I considered going into all the details. As much as I loved the luxury of not having to work, and being able to spend so much time with him, I felt as if my brain was turning into the consistency of overcooked oatmeal. I was trying to figure out some way of proving to myself that my gray matter was still a working organ.
"I always enjoyed writing when I went to school," I told him instead. "I thought it might be fun."
We arrived home where I stuck the brochure in a pile somewhere and completely forgot about it, perhaps out of fear that my creativity had disappeared right along with my pre-child freedom.
Several months later, while sipping coffee and watching my son joyously open his gifts on Christmas morning, he handed me a gift from him. It was a flat package.
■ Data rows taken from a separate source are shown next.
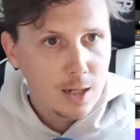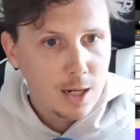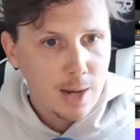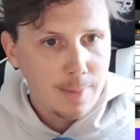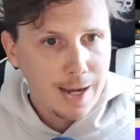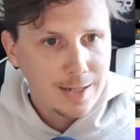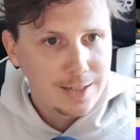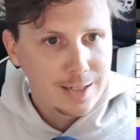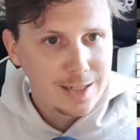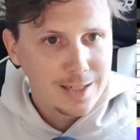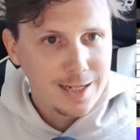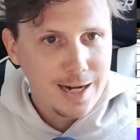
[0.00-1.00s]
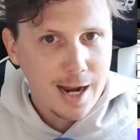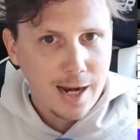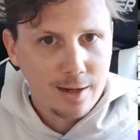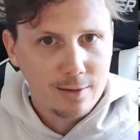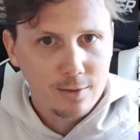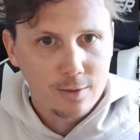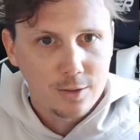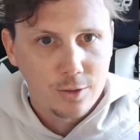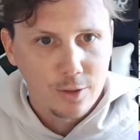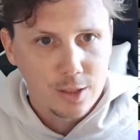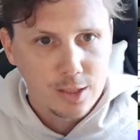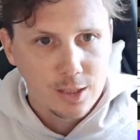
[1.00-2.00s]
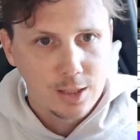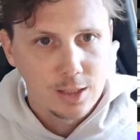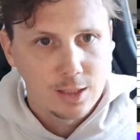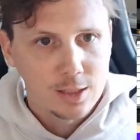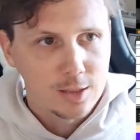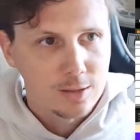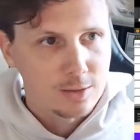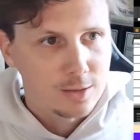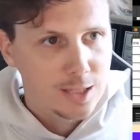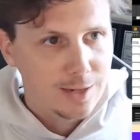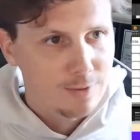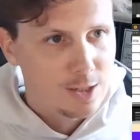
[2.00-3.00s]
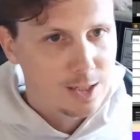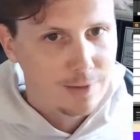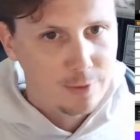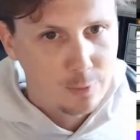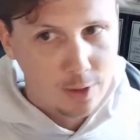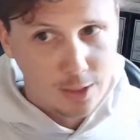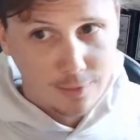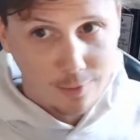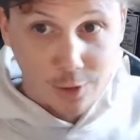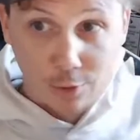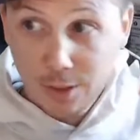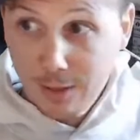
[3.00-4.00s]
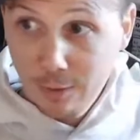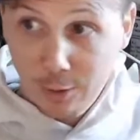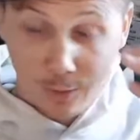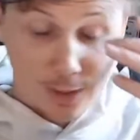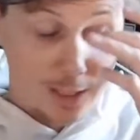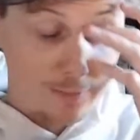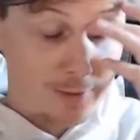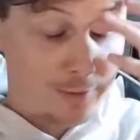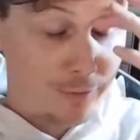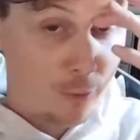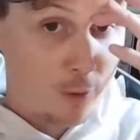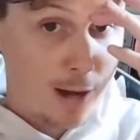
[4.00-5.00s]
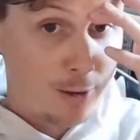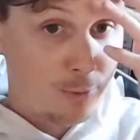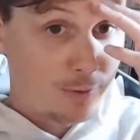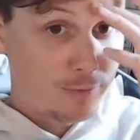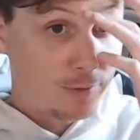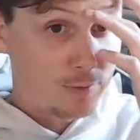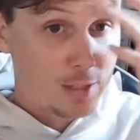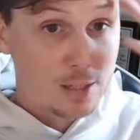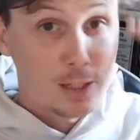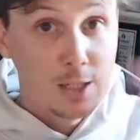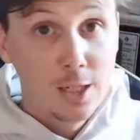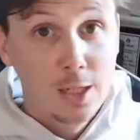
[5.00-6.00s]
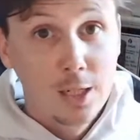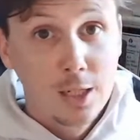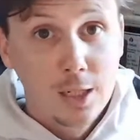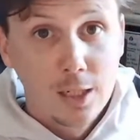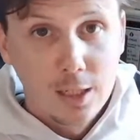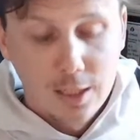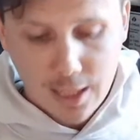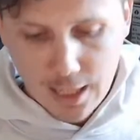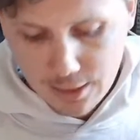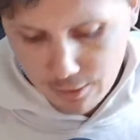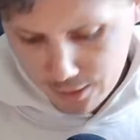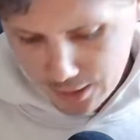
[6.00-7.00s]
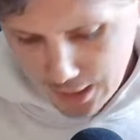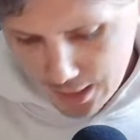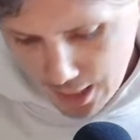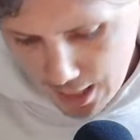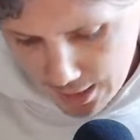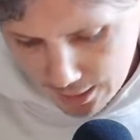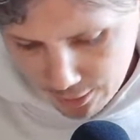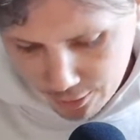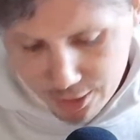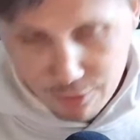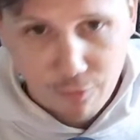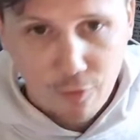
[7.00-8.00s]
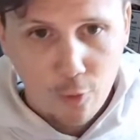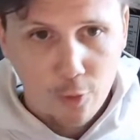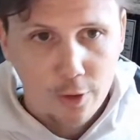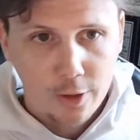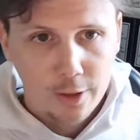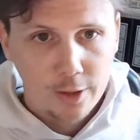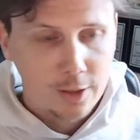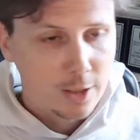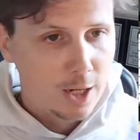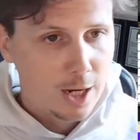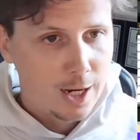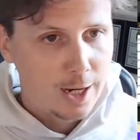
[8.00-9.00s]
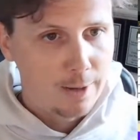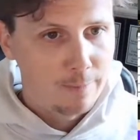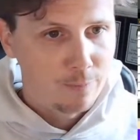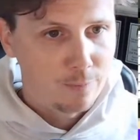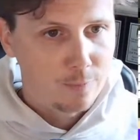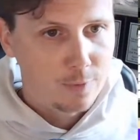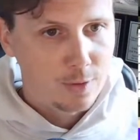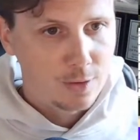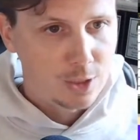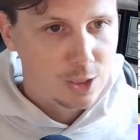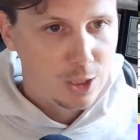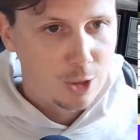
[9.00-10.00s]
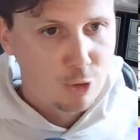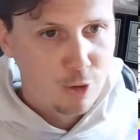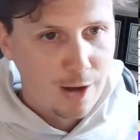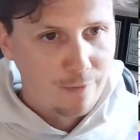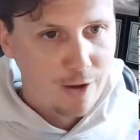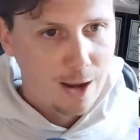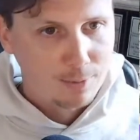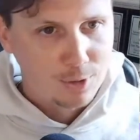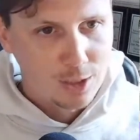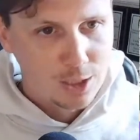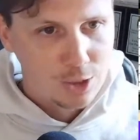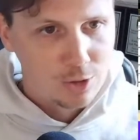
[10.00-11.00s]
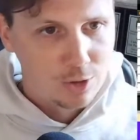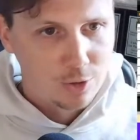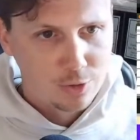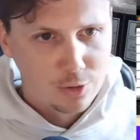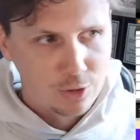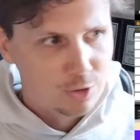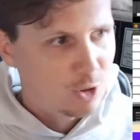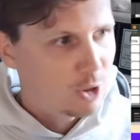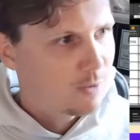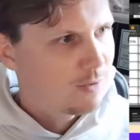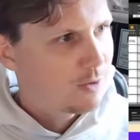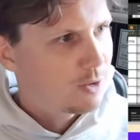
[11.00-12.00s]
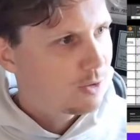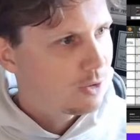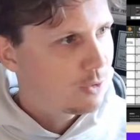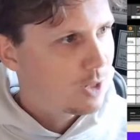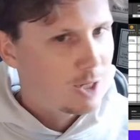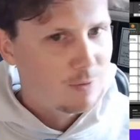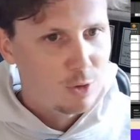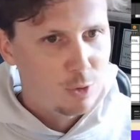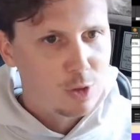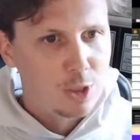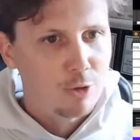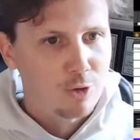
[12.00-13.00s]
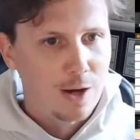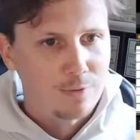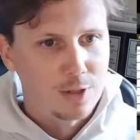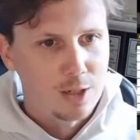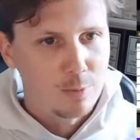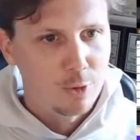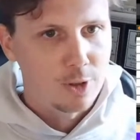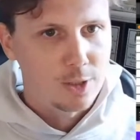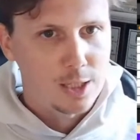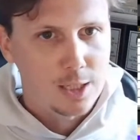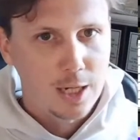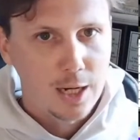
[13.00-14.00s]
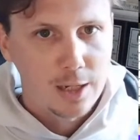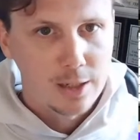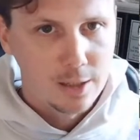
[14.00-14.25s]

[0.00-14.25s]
at 69, so this is 70, 71, 72, 73, 74 out of 150. Yeah, as I was saying, I looked for the slow draft option, and there's no even, you can't even do slow drafts anymore on DK.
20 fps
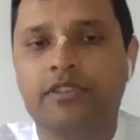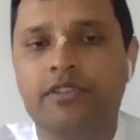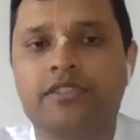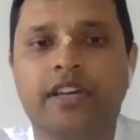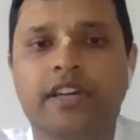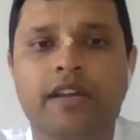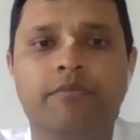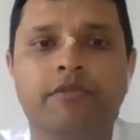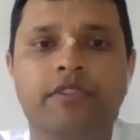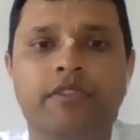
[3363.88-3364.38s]
much
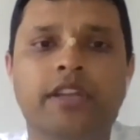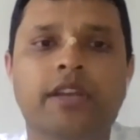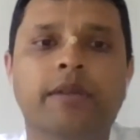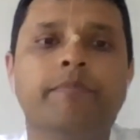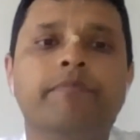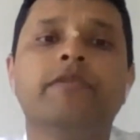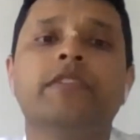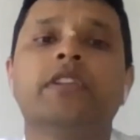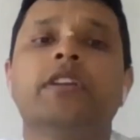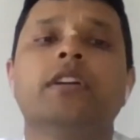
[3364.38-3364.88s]
time with
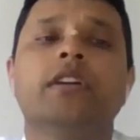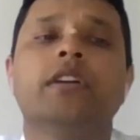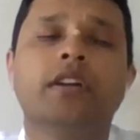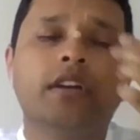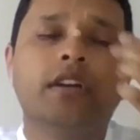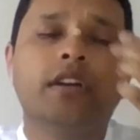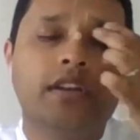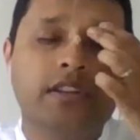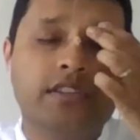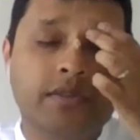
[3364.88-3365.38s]
him.
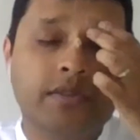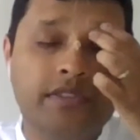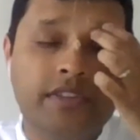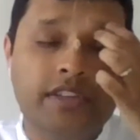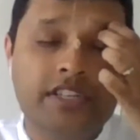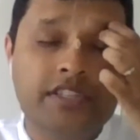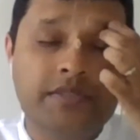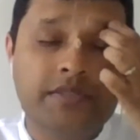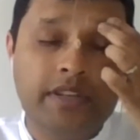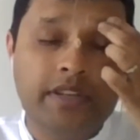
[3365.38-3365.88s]
So in
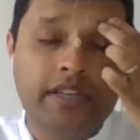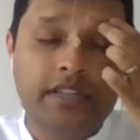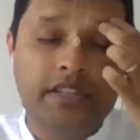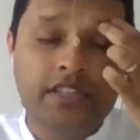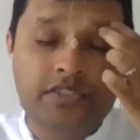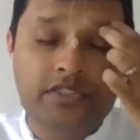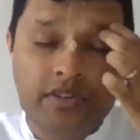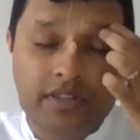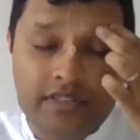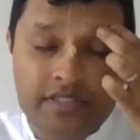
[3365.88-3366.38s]
this way, he
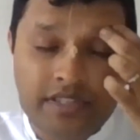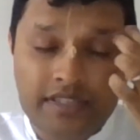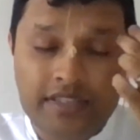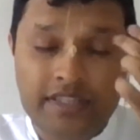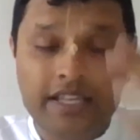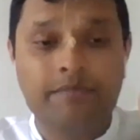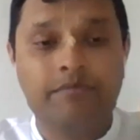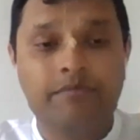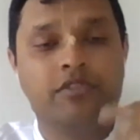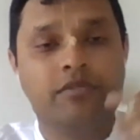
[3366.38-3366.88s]
instructed
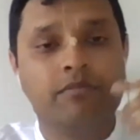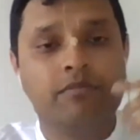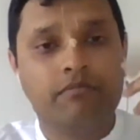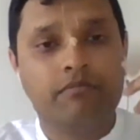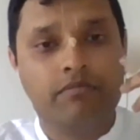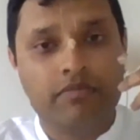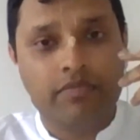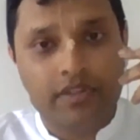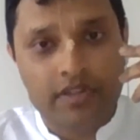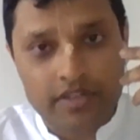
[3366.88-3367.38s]
them to
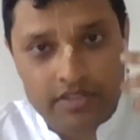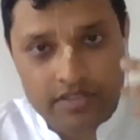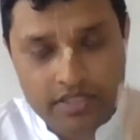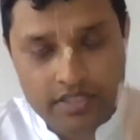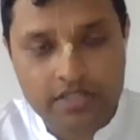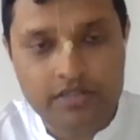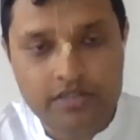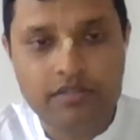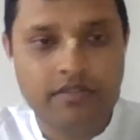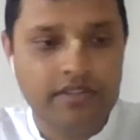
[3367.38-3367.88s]

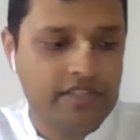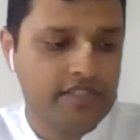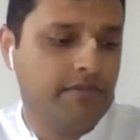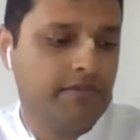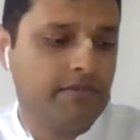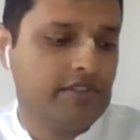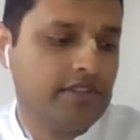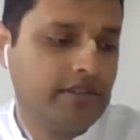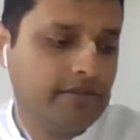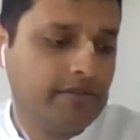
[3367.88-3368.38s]
continue this
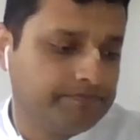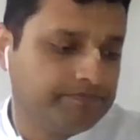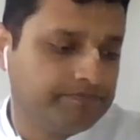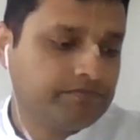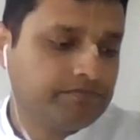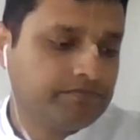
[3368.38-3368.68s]
mission.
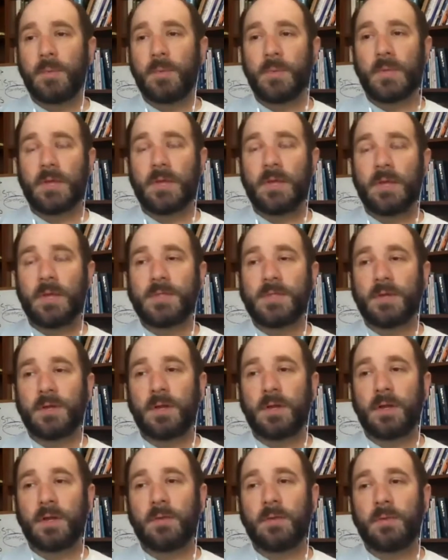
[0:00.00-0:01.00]
we it's
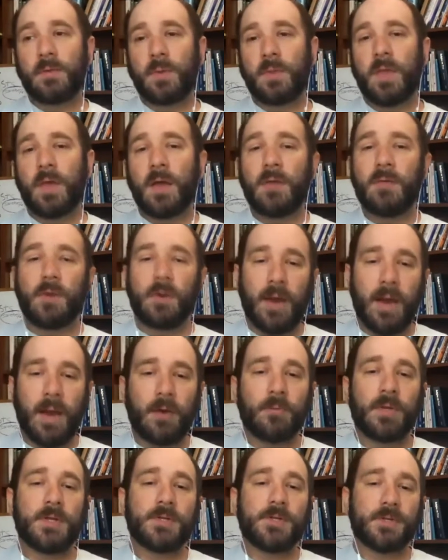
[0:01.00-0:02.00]
a lot of our
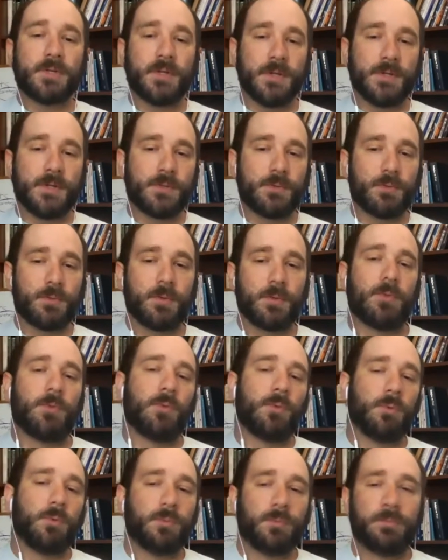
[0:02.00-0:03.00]
outreach is
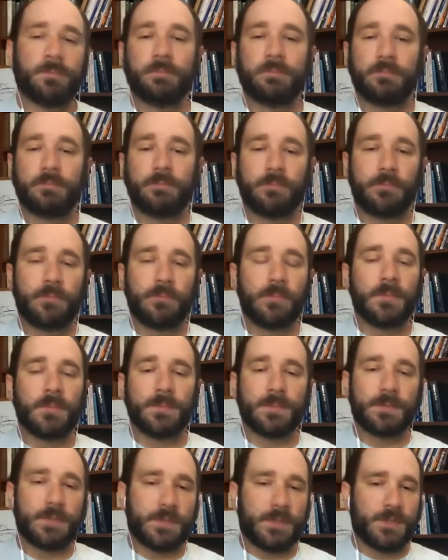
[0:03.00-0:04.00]
through
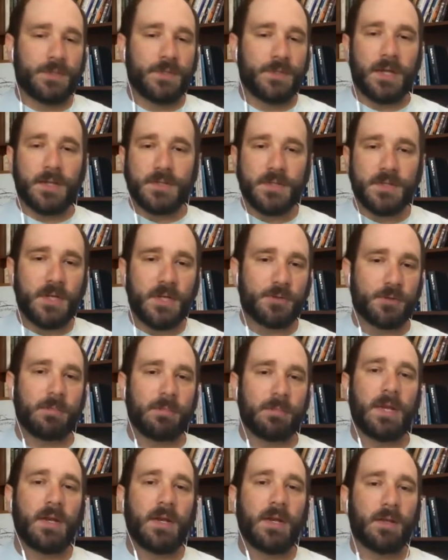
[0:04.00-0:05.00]
science teacher
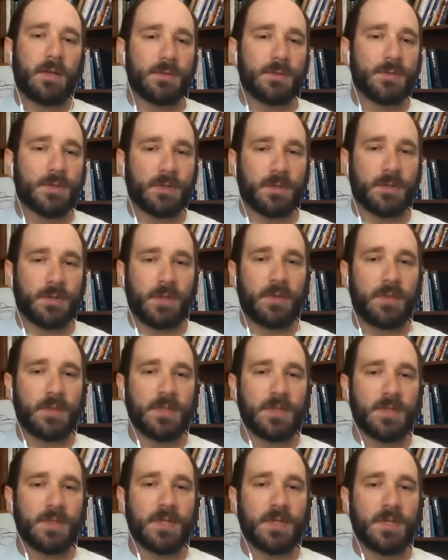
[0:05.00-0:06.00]
meetings and, and things
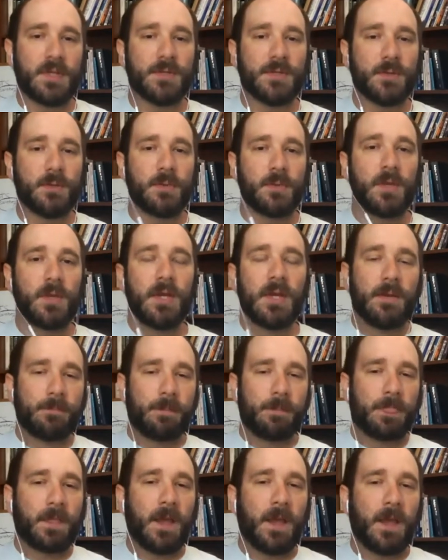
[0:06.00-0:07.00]
like that. So
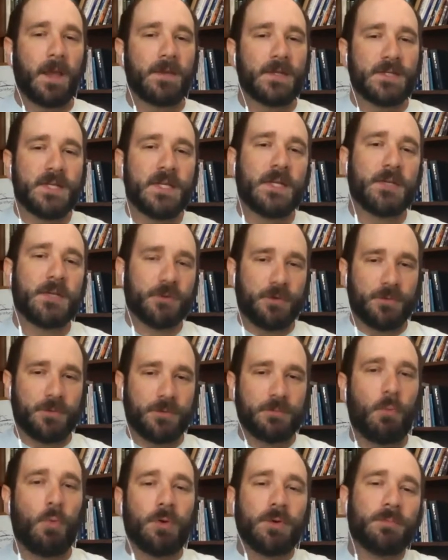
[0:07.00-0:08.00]
I think teacher
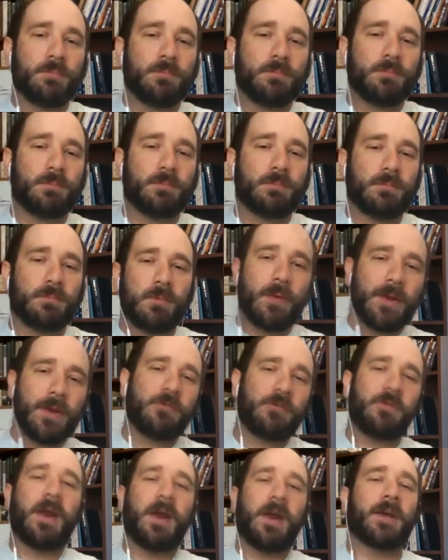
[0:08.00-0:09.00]
more a greater
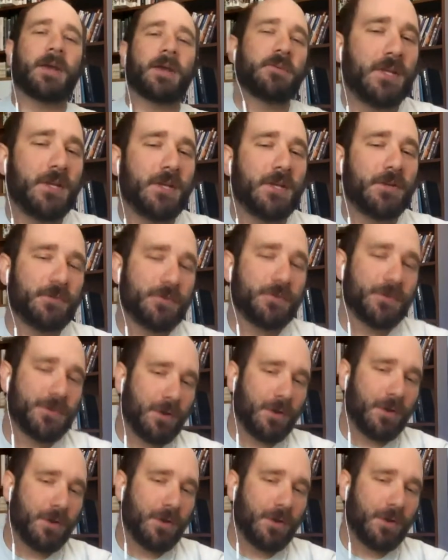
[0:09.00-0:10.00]
fraction of teachers know
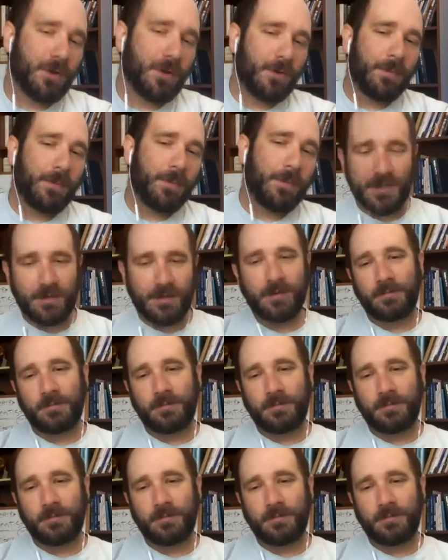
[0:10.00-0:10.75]
about us than a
I opened it to find a Gotham writers Workshop brochure with a note enclosed; Pick out any class. Love Adam.
Not only did I find it incredibly sweet that he had remembered, but now I was forced to take a writing workshop. I didn't want to let him down.
Was it scary taking a writing class for the first time in a million years? Absolutely!
Did I love it? Definitely.
That first class was five years ago. I've taken many more since then.
I recently completed my first 277 page novel.
Was that writing class the best gift I've ever received? Aside from my son Adam, positively.